● **What to produce**
Scan the data, and whenever a line contains "with", copy it.

● **Supplied material**
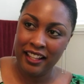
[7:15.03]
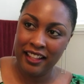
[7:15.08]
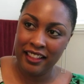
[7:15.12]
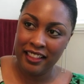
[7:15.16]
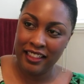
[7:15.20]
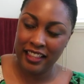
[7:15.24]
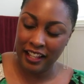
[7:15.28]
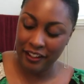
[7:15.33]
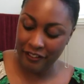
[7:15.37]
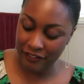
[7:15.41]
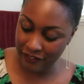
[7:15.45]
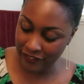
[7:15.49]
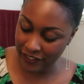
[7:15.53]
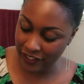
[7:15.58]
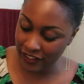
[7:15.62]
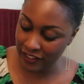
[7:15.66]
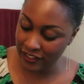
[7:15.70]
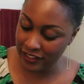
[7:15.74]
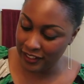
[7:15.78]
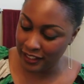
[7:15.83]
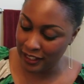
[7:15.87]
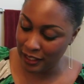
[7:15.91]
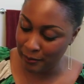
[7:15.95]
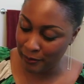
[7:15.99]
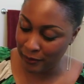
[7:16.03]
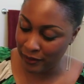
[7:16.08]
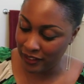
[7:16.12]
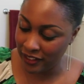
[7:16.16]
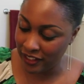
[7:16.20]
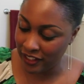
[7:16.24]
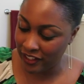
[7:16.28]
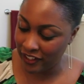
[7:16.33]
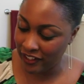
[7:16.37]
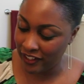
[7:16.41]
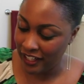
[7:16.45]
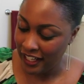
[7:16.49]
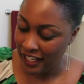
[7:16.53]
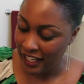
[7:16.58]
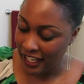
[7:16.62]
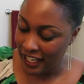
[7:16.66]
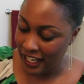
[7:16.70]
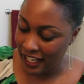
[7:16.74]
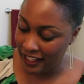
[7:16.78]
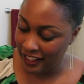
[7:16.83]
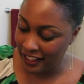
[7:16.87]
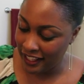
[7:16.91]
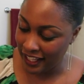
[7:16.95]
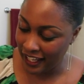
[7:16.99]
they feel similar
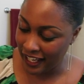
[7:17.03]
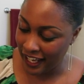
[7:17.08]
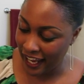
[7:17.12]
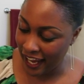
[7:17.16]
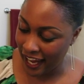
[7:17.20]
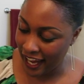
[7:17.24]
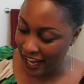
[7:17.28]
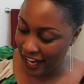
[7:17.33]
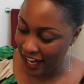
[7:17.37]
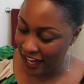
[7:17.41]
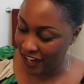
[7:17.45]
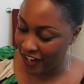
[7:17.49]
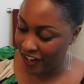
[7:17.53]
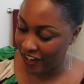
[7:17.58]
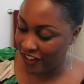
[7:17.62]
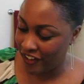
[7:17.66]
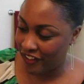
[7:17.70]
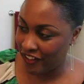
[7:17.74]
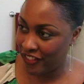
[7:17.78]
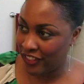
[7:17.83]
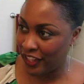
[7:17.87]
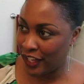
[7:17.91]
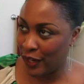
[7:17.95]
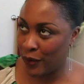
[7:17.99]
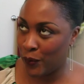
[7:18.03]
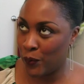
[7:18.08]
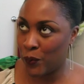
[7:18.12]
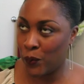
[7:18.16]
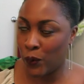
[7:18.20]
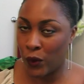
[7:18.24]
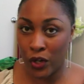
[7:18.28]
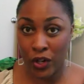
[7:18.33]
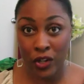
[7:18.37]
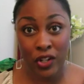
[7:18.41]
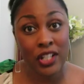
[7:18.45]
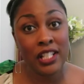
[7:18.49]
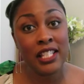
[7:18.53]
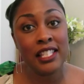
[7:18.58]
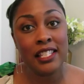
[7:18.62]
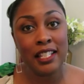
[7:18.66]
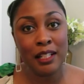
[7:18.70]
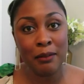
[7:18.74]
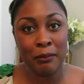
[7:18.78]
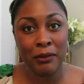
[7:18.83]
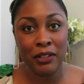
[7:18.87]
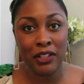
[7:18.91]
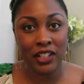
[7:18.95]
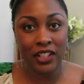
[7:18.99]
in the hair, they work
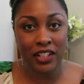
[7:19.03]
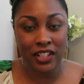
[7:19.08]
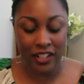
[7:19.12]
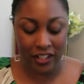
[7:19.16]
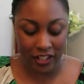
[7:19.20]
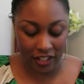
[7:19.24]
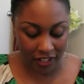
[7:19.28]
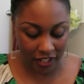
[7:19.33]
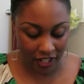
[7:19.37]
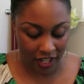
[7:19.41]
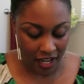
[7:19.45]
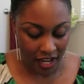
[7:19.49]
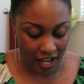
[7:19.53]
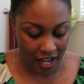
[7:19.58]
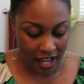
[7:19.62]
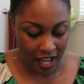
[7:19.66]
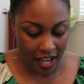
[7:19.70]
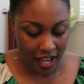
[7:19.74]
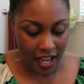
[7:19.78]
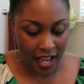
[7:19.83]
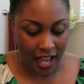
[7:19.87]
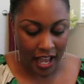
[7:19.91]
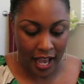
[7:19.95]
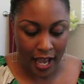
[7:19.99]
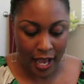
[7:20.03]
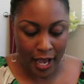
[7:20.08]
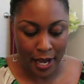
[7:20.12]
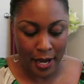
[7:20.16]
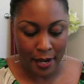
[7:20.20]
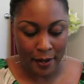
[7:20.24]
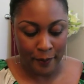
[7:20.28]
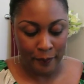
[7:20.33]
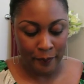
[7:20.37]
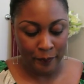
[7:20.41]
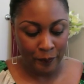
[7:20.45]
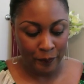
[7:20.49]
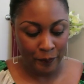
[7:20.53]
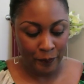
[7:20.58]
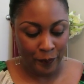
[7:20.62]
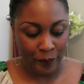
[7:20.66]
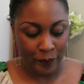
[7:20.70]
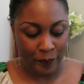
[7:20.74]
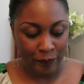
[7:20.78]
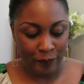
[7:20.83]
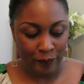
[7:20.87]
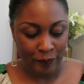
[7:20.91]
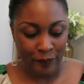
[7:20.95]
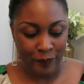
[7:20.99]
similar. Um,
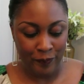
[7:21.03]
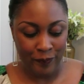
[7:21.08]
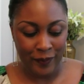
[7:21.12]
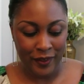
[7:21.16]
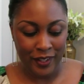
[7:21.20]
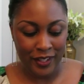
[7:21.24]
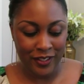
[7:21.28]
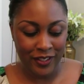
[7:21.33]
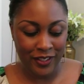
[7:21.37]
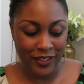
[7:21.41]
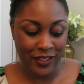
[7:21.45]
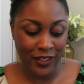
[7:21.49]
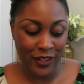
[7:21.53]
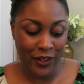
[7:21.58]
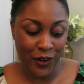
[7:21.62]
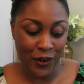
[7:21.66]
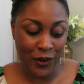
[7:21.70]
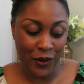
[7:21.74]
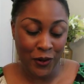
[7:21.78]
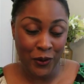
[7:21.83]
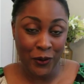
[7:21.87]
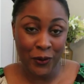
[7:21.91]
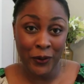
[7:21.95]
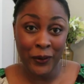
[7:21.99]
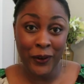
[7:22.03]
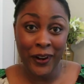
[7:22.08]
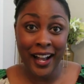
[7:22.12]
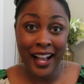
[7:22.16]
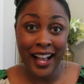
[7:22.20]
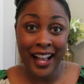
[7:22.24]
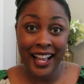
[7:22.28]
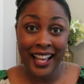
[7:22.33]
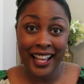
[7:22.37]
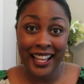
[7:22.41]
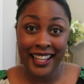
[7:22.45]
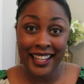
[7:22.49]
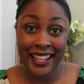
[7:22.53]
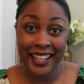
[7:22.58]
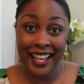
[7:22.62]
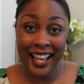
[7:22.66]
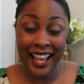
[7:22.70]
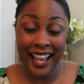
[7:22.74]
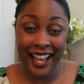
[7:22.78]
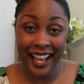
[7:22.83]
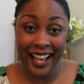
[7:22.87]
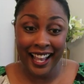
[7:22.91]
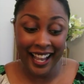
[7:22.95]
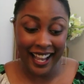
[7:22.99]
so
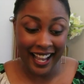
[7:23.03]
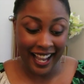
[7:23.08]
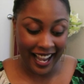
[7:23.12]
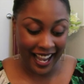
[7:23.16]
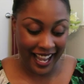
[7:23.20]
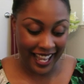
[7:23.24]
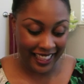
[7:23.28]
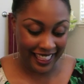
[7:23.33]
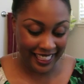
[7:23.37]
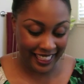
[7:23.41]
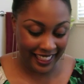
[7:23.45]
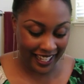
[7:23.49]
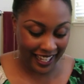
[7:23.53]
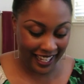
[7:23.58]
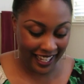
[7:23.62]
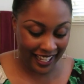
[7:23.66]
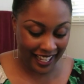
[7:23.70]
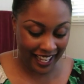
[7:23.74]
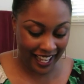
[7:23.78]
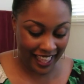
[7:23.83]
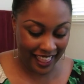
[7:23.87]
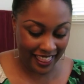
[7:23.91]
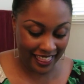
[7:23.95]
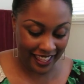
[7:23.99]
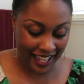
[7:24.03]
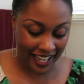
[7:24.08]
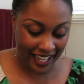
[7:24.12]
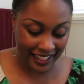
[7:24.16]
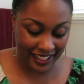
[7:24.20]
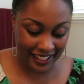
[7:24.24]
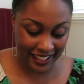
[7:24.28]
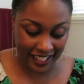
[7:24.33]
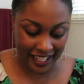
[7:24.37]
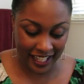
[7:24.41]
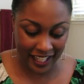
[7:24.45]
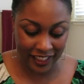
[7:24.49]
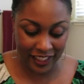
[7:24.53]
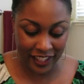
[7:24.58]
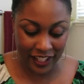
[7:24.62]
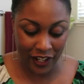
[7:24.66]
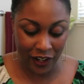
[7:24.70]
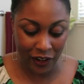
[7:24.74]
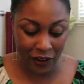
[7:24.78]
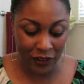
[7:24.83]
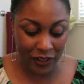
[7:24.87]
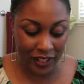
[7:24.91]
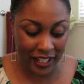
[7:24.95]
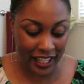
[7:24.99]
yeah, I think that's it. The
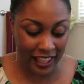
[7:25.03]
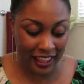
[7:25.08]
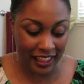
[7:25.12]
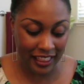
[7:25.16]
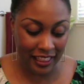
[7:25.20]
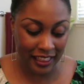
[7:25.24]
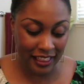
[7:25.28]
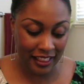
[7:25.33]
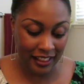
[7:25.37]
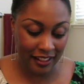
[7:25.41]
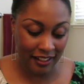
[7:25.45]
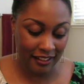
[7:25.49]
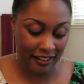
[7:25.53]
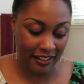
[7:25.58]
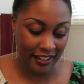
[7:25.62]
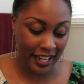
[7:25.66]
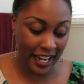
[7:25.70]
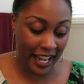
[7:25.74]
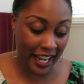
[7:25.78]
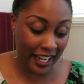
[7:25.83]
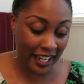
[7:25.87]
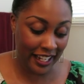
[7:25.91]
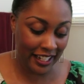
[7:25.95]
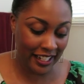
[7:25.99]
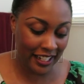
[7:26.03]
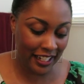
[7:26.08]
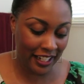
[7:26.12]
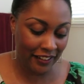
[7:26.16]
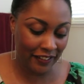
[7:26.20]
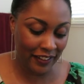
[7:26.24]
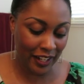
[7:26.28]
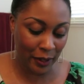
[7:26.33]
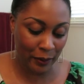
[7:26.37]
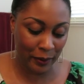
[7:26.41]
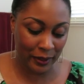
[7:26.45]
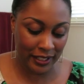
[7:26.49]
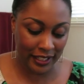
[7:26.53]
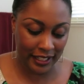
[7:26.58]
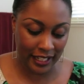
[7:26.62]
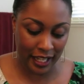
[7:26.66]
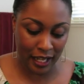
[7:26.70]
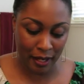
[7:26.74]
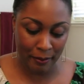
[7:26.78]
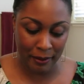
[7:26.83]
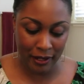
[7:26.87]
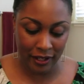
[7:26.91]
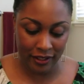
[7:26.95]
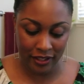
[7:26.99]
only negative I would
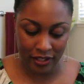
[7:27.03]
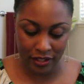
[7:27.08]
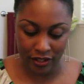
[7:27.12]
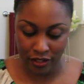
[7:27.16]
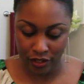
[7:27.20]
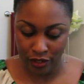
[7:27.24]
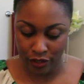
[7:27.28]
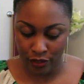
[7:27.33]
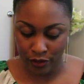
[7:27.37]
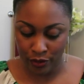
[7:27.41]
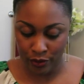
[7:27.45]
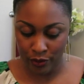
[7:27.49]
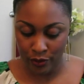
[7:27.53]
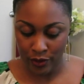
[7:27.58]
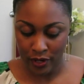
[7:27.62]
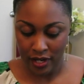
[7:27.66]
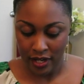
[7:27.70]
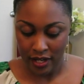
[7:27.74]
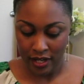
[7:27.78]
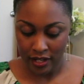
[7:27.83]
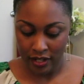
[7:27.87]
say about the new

==

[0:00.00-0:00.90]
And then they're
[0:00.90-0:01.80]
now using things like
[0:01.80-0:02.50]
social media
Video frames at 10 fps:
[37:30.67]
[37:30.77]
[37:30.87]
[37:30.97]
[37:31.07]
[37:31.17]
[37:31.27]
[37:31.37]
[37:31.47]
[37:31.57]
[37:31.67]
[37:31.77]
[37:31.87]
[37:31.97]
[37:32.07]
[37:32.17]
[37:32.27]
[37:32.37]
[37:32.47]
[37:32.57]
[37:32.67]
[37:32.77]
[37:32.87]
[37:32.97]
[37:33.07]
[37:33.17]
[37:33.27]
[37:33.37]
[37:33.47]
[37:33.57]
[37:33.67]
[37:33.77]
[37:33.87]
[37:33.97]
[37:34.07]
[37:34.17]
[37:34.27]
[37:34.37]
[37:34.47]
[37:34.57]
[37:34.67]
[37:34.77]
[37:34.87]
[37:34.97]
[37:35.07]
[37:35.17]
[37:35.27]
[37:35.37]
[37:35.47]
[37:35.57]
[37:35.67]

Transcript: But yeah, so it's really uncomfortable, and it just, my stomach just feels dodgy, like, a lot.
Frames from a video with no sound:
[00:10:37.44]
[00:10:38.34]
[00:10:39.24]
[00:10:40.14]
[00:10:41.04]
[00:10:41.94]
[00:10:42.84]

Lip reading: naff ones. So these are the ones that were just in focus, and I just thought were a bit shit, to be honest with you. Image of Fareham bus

==

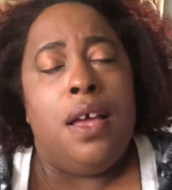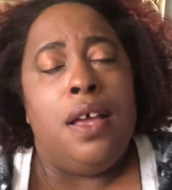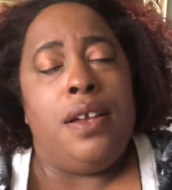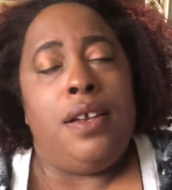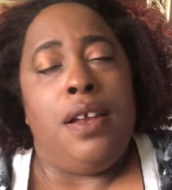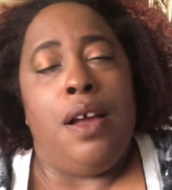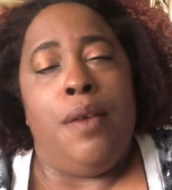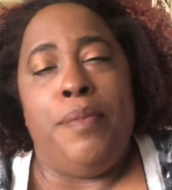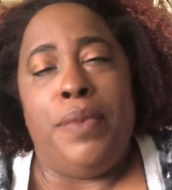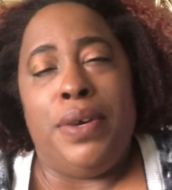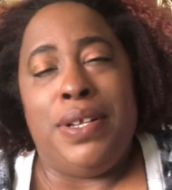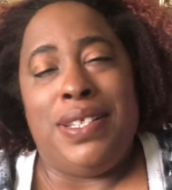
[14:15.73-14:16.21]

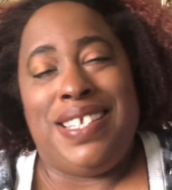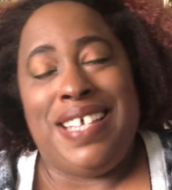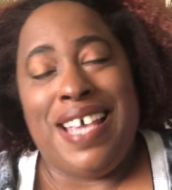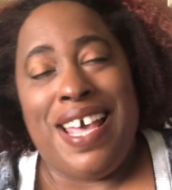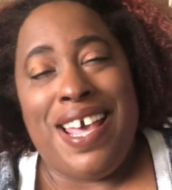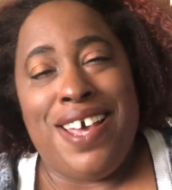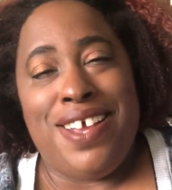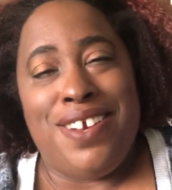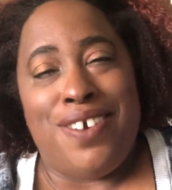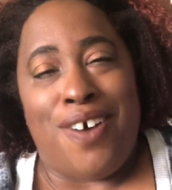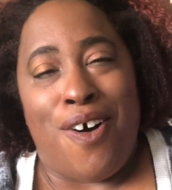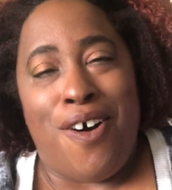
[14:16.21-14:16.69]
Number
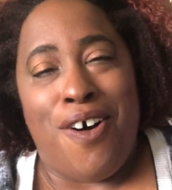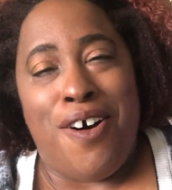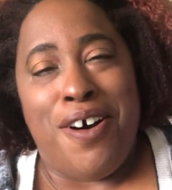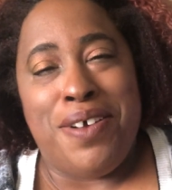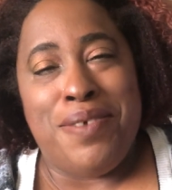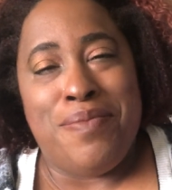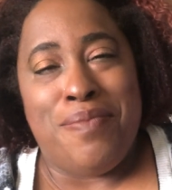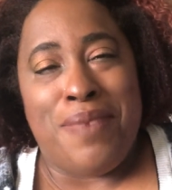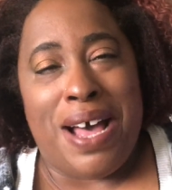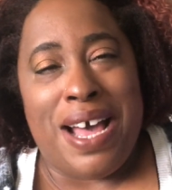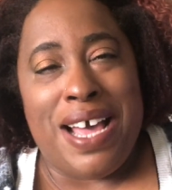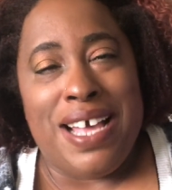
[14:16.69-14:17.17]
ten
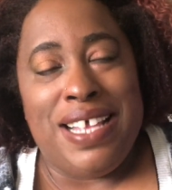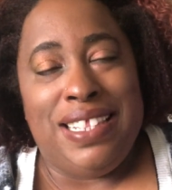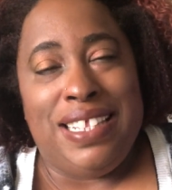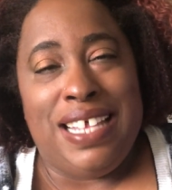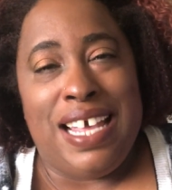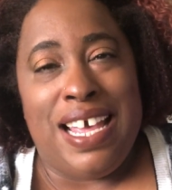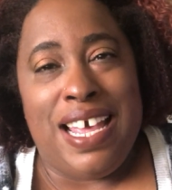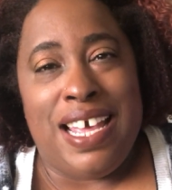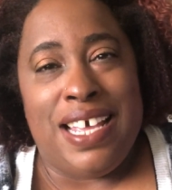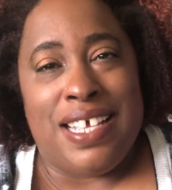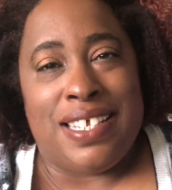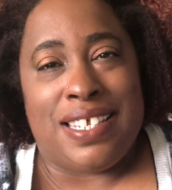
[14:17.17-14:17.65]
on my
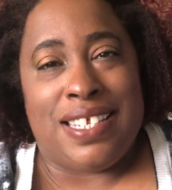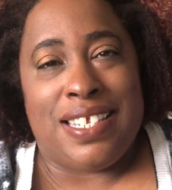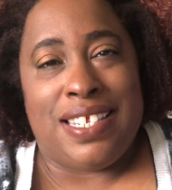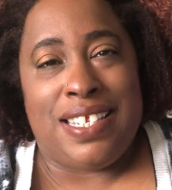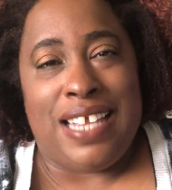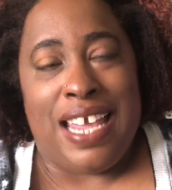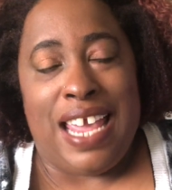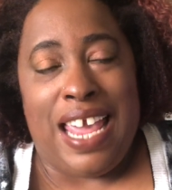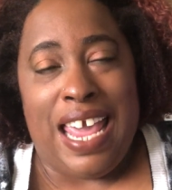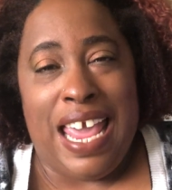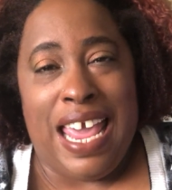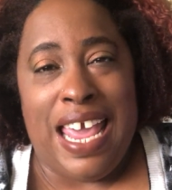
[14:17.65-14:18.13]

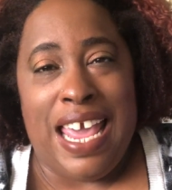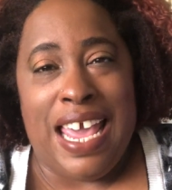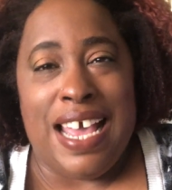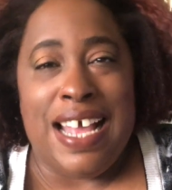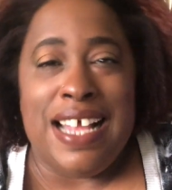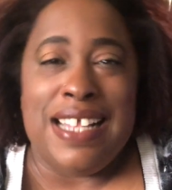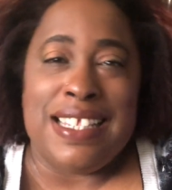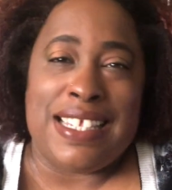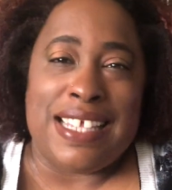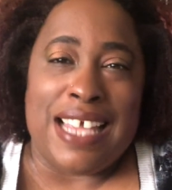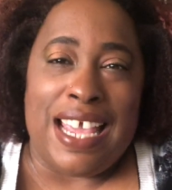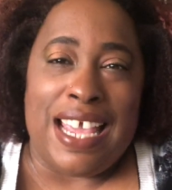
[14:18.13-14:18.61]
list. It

● **Problem solution**
Frames from a video with no sound:
Lip reading: naff ones. So these are the ones that were just in focus, and I just thought were a bit shit, to be honest with you. Image of Fareham bus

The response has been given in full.